In 1977 he was unexpectedly awarded with the Grand Prize of the Miskolc Graphic Biennial. With this, the artists accepted him as fellow artist. From 1975, he spent his time with what he originally intended to do: gospels. Since 'there is an inevitable need of Moses and the fire poles to set up connection between God and Man. The artist took on part of the role of the priest. Every artist receives a kind of anointment; an invisible hand touches them all. The artist must understand it ethically too.' - said Győző Somogyi.

It is not possible to teach the art of Győző Somogyi at schools and should not be done. It is impossible to come up with general interpretations of his artworks. If we still want to say something, there is one thing we can: he puts his message into pictures in the triangle of nation-nature, belief, and wholeness. He remained naive in his pictures, sacred, surreal, and historicising while he kept to his intention to create icons. The aura of his black-and white graphics is built on deliberate, deep, lines showing essence. His canvas became symbols of the apocryphal folk prayers, influenced by milestones in Hungarian history, loneliness, no fatelessness, and defencelessness. He made the x-rays of human mind with his colour work of arts, his prints, and his resolutions. 'The resolution of a painting into colours happens in the head of the man. The patch-like painting results from this.

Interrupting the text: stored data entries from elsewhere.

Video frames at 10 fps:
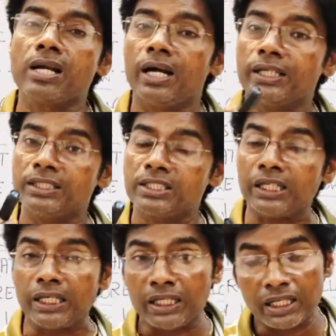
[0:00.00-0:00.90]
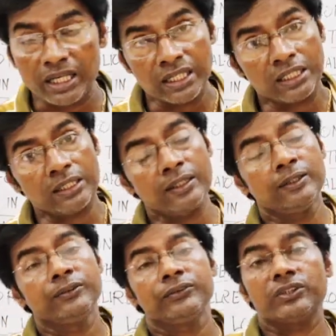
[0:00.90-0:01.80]
nightingale
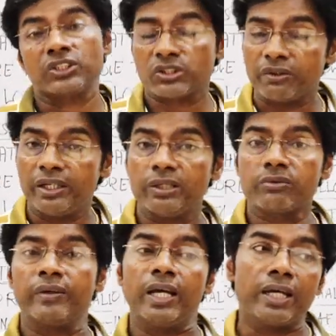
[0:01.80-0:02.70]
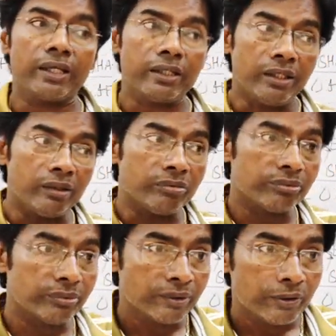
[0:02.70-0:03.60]
straightway, and if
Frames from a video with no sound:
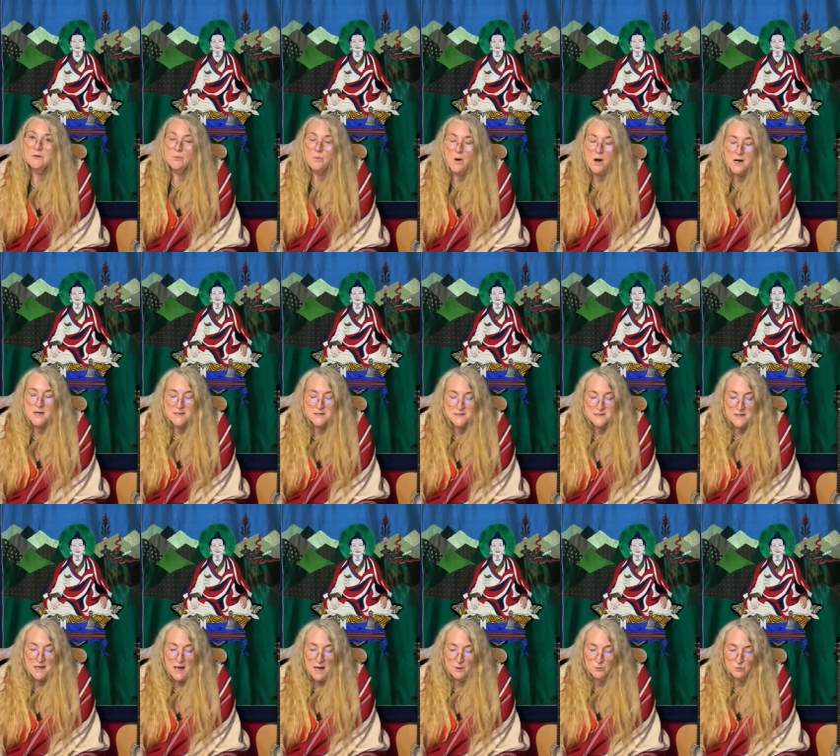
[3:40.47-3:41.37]

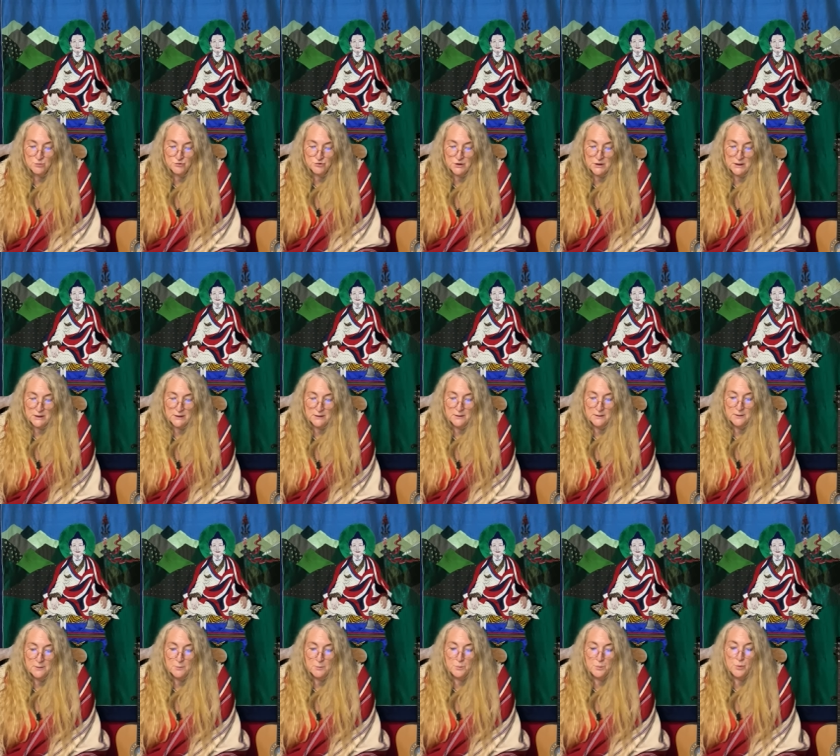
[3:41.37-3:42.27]
otherwise lounging
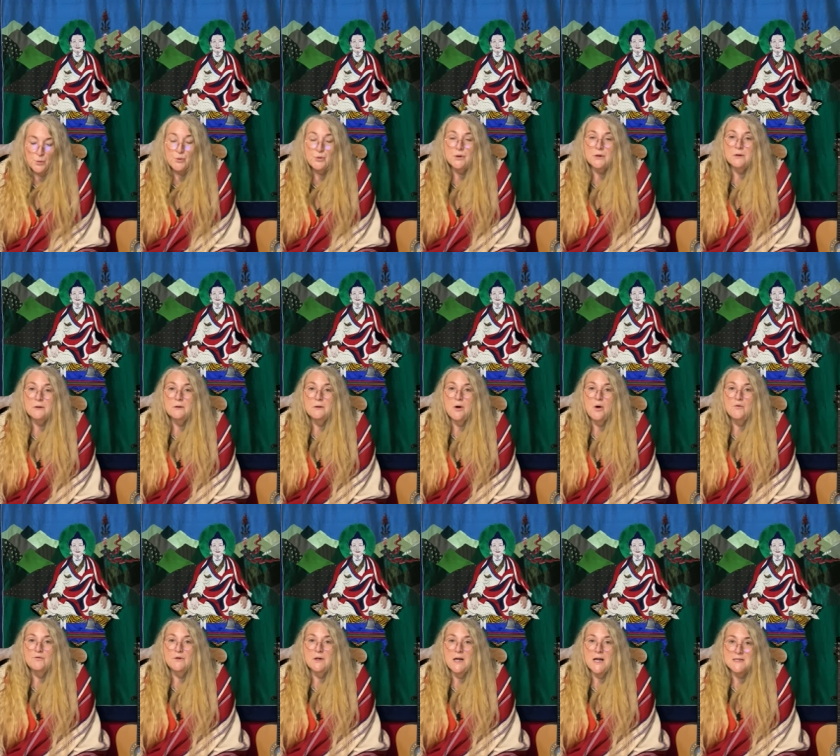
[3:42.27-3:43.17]
book
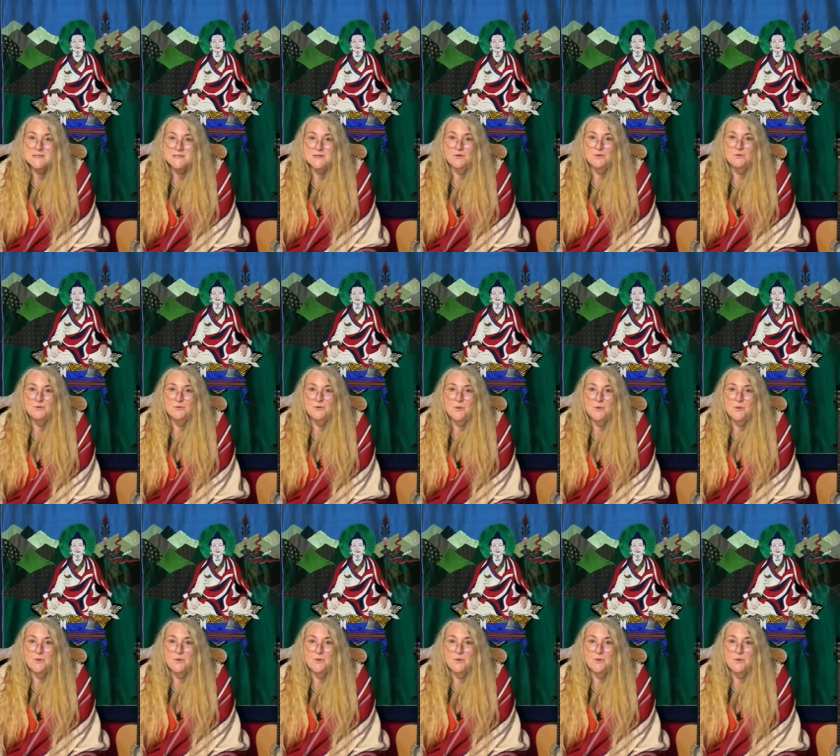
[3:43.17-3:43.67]
of classical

His individual method as a painter is pure, childlike, exotic and authentic. The topic of his artworks is parables, apocalyptic visions, cultic landscapes and villages, as well as events from Hungarian history and symbolic scenes of life. With his educated skill and succinct composition, lively colours, he conjures up magnetic scene of slow contemplation. In Győző Somogyi's art, past and present shake hands in the space of timelessness. His language and thematic is untraditional. He freed himself from modern traditions to be able to lead his art out of a stonified world. The boundaries of painting open up in front of him and the other side of this gender becomes visible. It is the Promised Land. It is the new path for art on top of which something of the essence of God will be seen. The visitors to the exhibition of the Győző Somogyi exhibition can see one stage of this journey this time: his paintings of the War of Independence of 1848-49.